After listening to Hutain's objections, Christie Brewster agreed that the NCM proposal might "make men more careless." But, she added, "I still kinda support it." She's not alone among pro-choice women. In fact, none other than Karen DeCrow, former president of the National Organization for Women, was quoted as saying that "men should not automatically have to pay for a child they don't want. It's the only logical feminist position to take."

DeCrow wrote a letter to the editor of New York Times Magazine a decade ago in which she endorsed the idea of male choice. "Justice..." she wrote, "dictates that if a woman makes a unilateral decision to bring pregnancy to term, and the biological father does not, and cannot, share in this decision, he should not be liable for 21 years of support. Or put another way, autonomous women, making independent decisions about their lives should not expect men to finance their choice."

Pro-lifers, on the other hand, are universally hostile to the compromise, mostly because it presupposes legal abortion. But some, like the heretical Feminists For Life group, have always suspected that abortion was part of a male plot to evade responsibility for their sexuality and to get "free sex" from women. This talk of equal rights for men only confirms their suspicions.

"Abortion allows men to escape responsibility for their own sexual behavior," states a Feminists For Life position paper. "A man whose child is aborted is relieved of the requirement that he support his children. It is not surprising that the Playboy Foundation is a major supporter of abortion rights, because abortion is a natural consequence of the Playboy's ideal of uncommitted, anonymous sex without consequences."

Cal Poly Students For Life members were surprised at the NCM proposal.
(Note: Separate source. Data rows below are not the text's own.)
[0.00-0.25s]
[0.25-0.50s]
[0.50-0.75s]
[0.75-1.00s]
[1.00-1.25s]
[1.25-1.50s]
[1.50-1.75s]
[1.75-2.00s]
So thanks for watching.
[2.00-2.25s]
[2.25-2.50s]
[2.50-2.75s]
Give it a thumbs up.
Upon reflection, member Alexis Senter said, "it sounds like a natural progression." Richard Fairall, also a member, agreed: "The whole abortion thing is about giving up responsibilities."
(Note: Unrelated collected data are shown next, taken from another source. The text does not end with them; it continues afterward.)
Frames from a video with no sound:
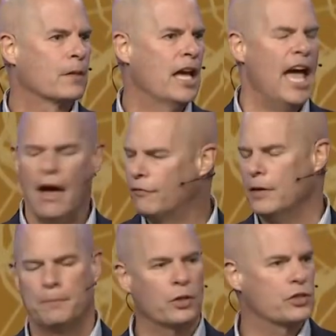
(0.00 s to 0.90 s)
Every
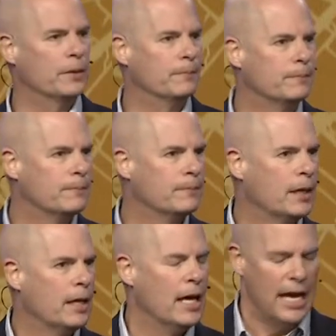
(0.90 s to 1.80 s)
person.
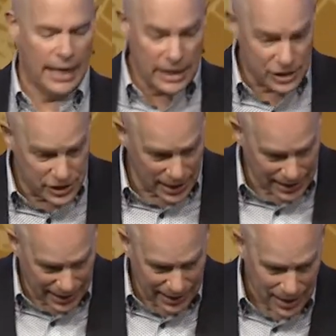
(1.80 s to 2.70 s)
And He's
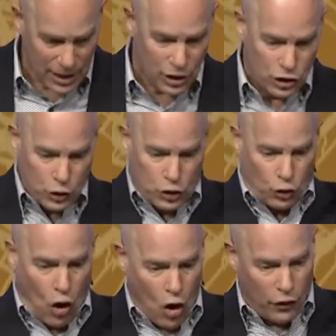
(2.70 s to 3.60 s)
seeking to
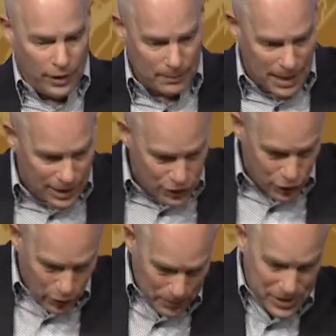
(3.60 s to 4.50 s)
draw them
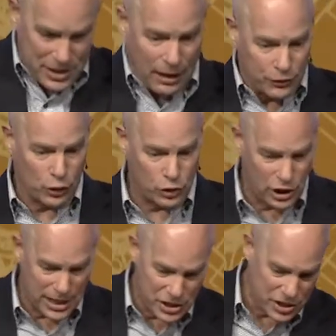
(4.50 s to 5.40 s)
to Himself. So,
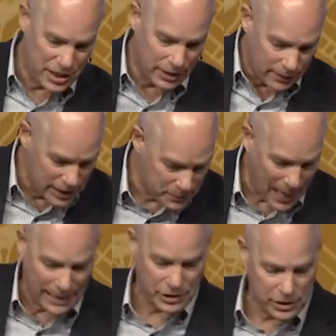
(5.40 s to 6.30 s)
Jesus here in this
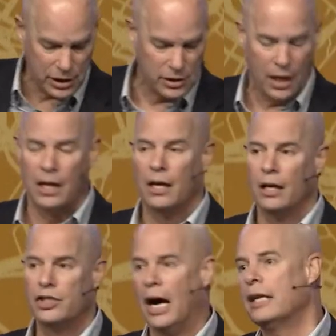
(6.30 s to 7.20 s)
passage, He's
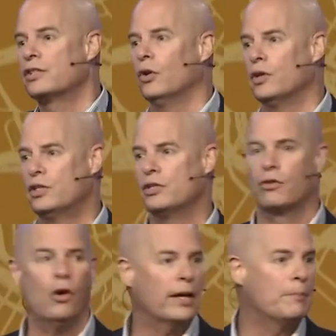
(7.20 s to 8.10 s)
John has told us he's
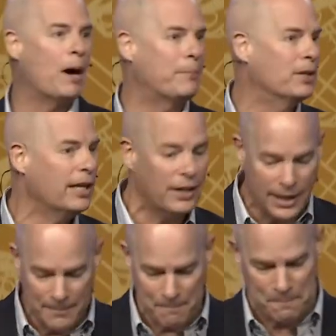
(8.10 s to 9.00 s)
growing in
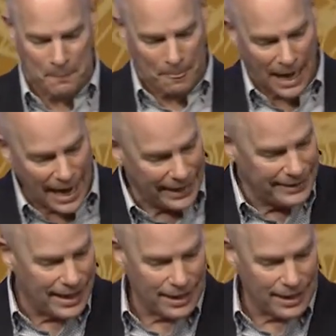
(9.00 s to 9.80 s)
popularity and uh,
But the idea of men being able to "abort" their responsibilities to an unborn child is a long way from igniting the imagination of the press, the people, or the politicians. The only tolerated position to take these days towards men who don't want to be saddled with child support is that hanging is too good for them. In fact, in the political arena this year the term "Deadbeat Dad" is easily as potent, and just as full of exaggerations and stereotypes, as the term "Welfare Mom" was a decade ago.

President-elect Bill Clinton was especially harsh toward "deadbeat dads" in a recently published interview: "Do I think we ought to have a Draconian system of national child support enforcement? I sure do. I really believe that. I do." He also believes that a woman should be able to claim a father in the delivery room, who will then be held responsible for child support until proven innocent.

President Bush, for his part, has proposed revoking business and drivers licenses from people who are behind on their child support payments. Whether a kid is more likely to get money from a father who can't work or drive has been a less important concern than retribution (oh, yes, and reelection).

But even if the issue of reproductive rights for men hasn't caught fire this election year, the fact that these questions are being raised and debated promises to expose a new facet of the debate over abortion, over reproductive rights in general, and over the question of whether biology is destiny. It is clear, for instance, that much of the rhetoric of the current pro-choice movement would seem to support this radical notion of male choice. If the idea catches on, the current pro-choice movement will have to change its philosophical tack, or at least its bumperstickers, to clarify whether they believe women deserve choice and men deserve to pick up the check, or if what's good for the goose is good for the gander.

And men, for their part, may just discover a reason to get more passionate about the abortion issue -- and may find that they potentially have a much bigger stake in making sure that abortion remains legal.